Martin Francis L, German Matthew J, Wit Ernst, Fearn Thomas, Ragavan Narasimhan, Pollock Hubert M
Biomedical Sciences Unit, Lancaster University, Lancaster, United Kingdom.
J Comput Biol. 2007 Nov;14(9):1176-84. doi: 10.1089/cmb.2007.0057.
In the biomedical field, infrared (IR) spectroscopic studies can involve the processing of data derived from many samples, divided into classes such as category of tissue (e.g., normal or cancerous) or patient identity. We require reliable methods to identify the class-specific information on which of the wavenumbers, representing various molecular groups, are responsible for observed class groupings. Employing a prostate tissue sample divided into three regions (transition zone, peripheral zone, and adjacent adenocarcinoma), and interrogated using synchrotron Fourier-transform IR microspectroscopy, we compared two statistical methods: (a) a new "cluster vector" version of principal component analysis (PCA) in which the dimensions of the dataset are reduced, followed by linear discriminant analysis (LDA) to reveal clusters, through each of which a vector is constructed that identifies the contributory wavenumbers; and (b) stepwise LDA, which exploits the fact that spectral peaks which identify certain chemical bonds extend over several wavenumbers, and which following classification via either one or two wavenumbers, checks whether the resulting predictions are stable across a range of nearby wavenumbers. Stepwise LDA is the simpler of the two methods; the cluster vector approach can indicate which of the different classes of spectra exhibit the significant differences in signal seen at the "prominent" wavenumbers identified. In situations where IR spectra are found to separate into classes, the excellent agreement between the two quite different methods points to what will prove to be a new and reliable approach to establishing which molecular groups are responsible for such separation.

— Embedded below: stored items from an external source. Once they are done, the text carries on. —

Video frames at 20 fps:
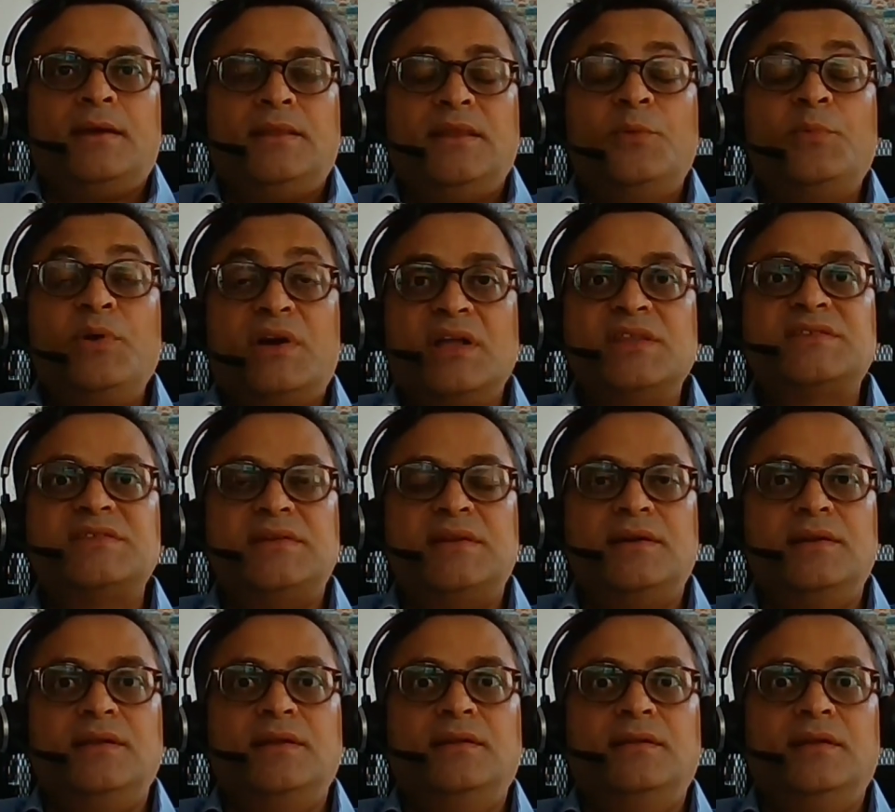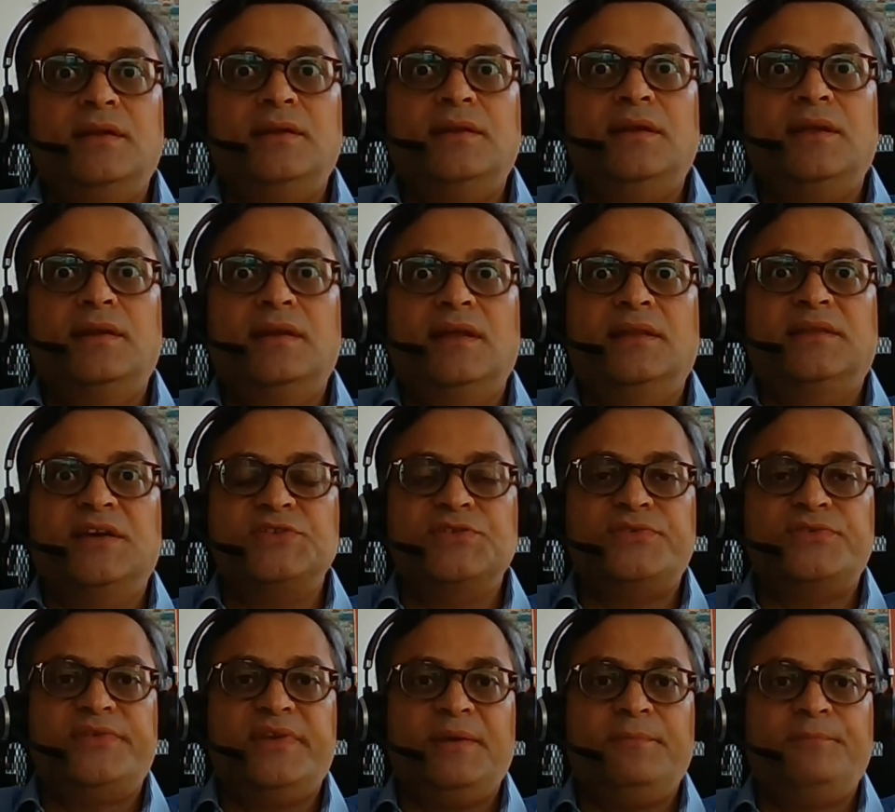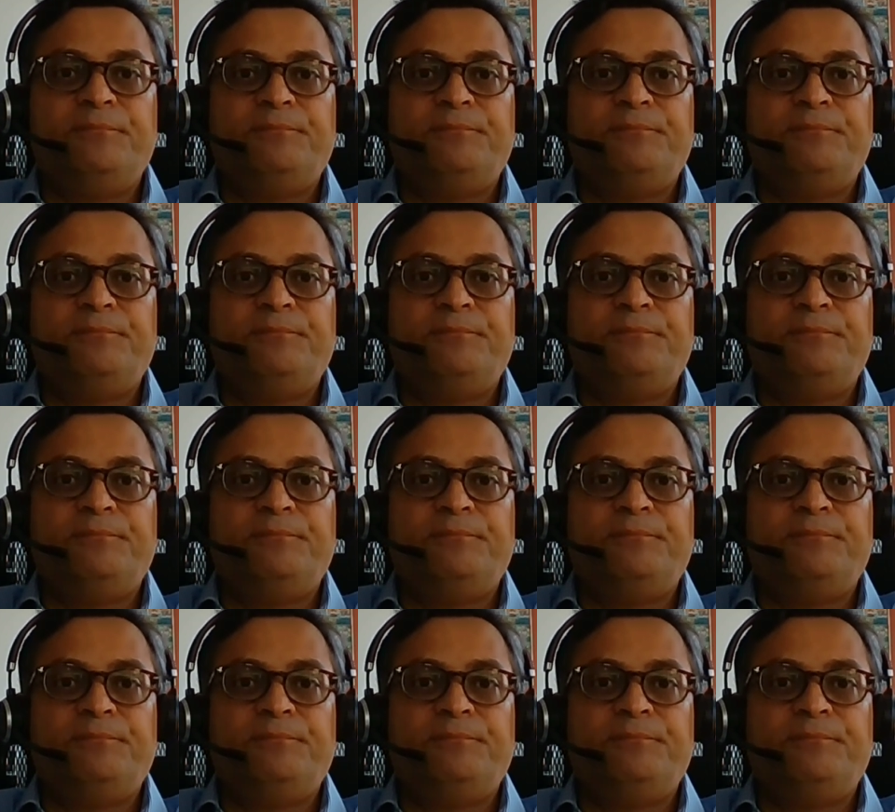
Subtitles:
They were considered in length, I should say.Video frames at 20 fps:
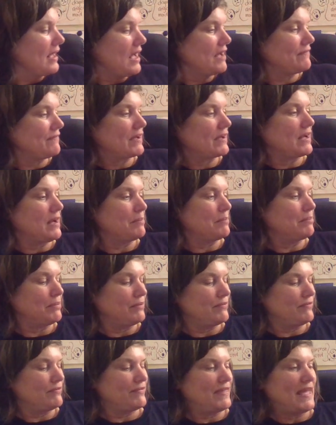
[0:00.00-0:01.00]
of a
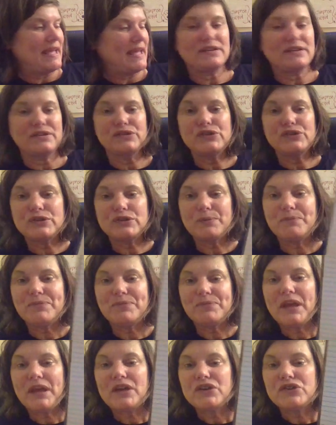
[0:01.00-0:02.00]
couple of things.
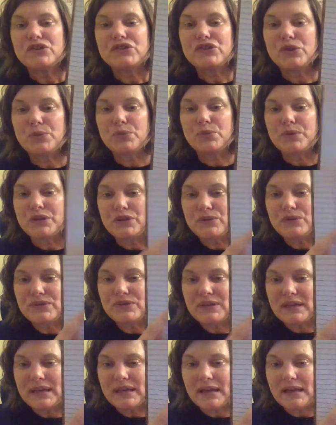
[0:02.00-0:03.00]
So when you
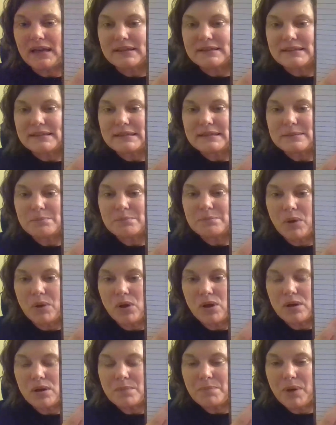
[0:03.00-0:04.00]
see a
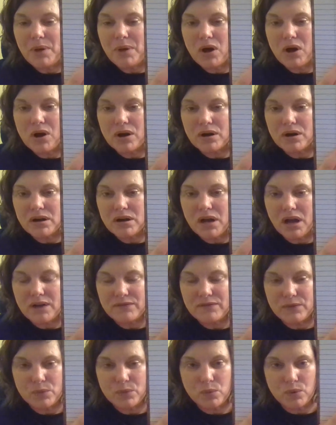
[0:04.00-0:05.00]
small part
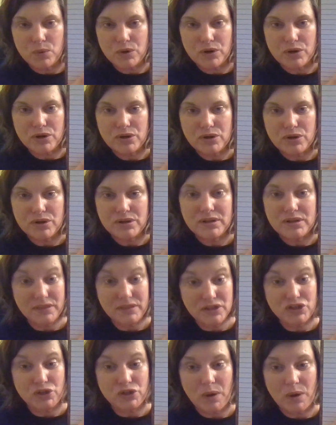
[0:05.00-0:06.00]
of a word
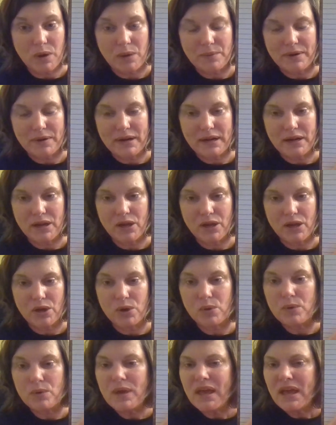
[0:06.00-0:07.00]
that you already
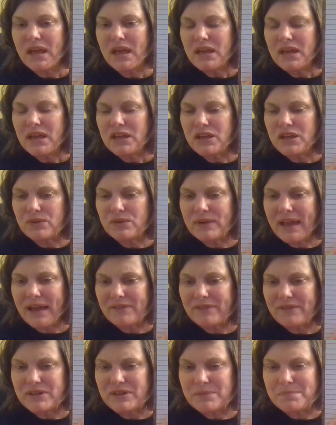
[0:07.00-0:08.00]
know, you don't
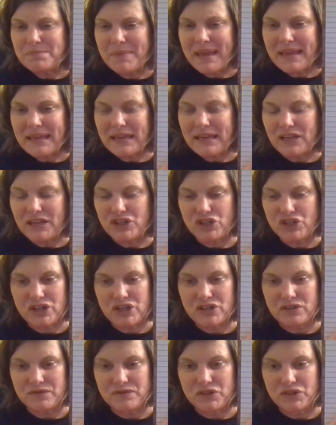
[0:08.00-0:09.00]
have to make each
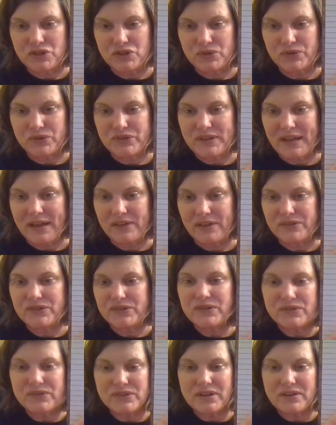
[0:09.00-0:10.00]
individual sound.
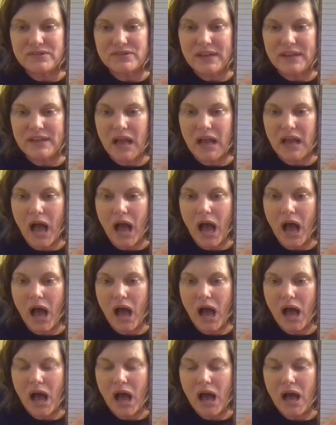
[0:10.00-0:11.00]
So instead of saying
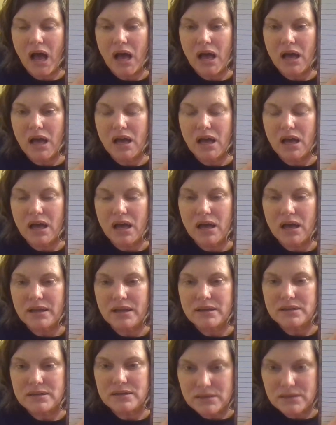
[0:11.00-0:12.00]

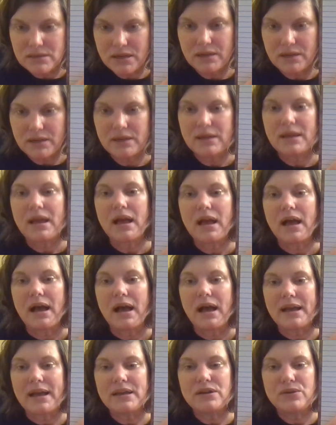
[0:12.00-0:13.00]
on,
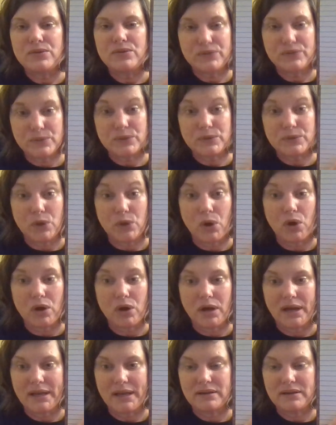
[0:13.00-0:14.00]
I knew this was
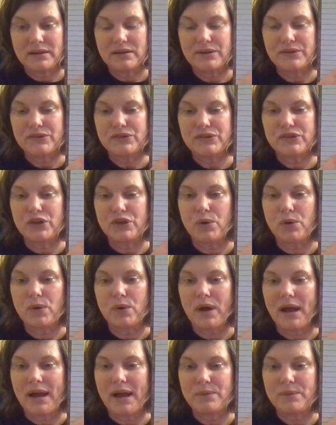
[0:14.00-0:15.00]
on, so
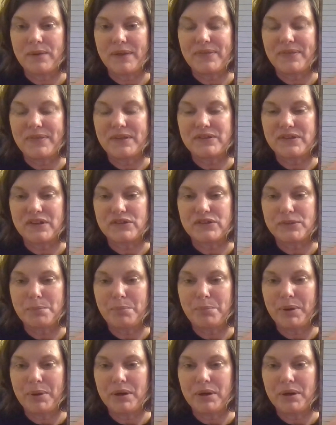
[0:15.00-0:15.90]
I read this as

在生物医学领域,红外(IR)光谱研究可能涉及对来自许多样本的数据进行处理,这些样本分为不同类别,如组织类别(例如正常或癌组织)或患者身份。我们需要可靠的方法来识别特定类别的信息,即代表各种分子基团的哪些波数导致了观察到的类别分组。我们使用一个分为三个区域(移行带、外周带和相邻腺癌)的前列腺组织样本,并通过同步加速器傅里叶变换红外显微光谱进行检测,比较了两种统计方法:(a)一种新的主成分分析(PCA)“聚类向量”版本,先对数据集进行降维,然后进行线性判别分析(LDA)以揭示聚类,通过每个聚类构建一个向量来识别有贡献的波数;(b)逐步线性判别分析,该方法利用了识别某些化学键的光谱峰延伸到几个波数的这一事实,在通过一个或两个波数进行分类后,检查所得预测在一系列附近波数范围内是否稳定。逐步线性判别分析是两种方法中较简单的一种;聚类向量方法可以指出在已识别的“突出”波数处,不同类别的光谱在信号上表现出显著差异的是哪一类。在发现红外光谱可分为不同类别的情况下,这两种截然不同的方法之间的出色一致性表明,这将被证明是一种新的、可靠的方法,用于确定哪些分子基团导致了这种分类。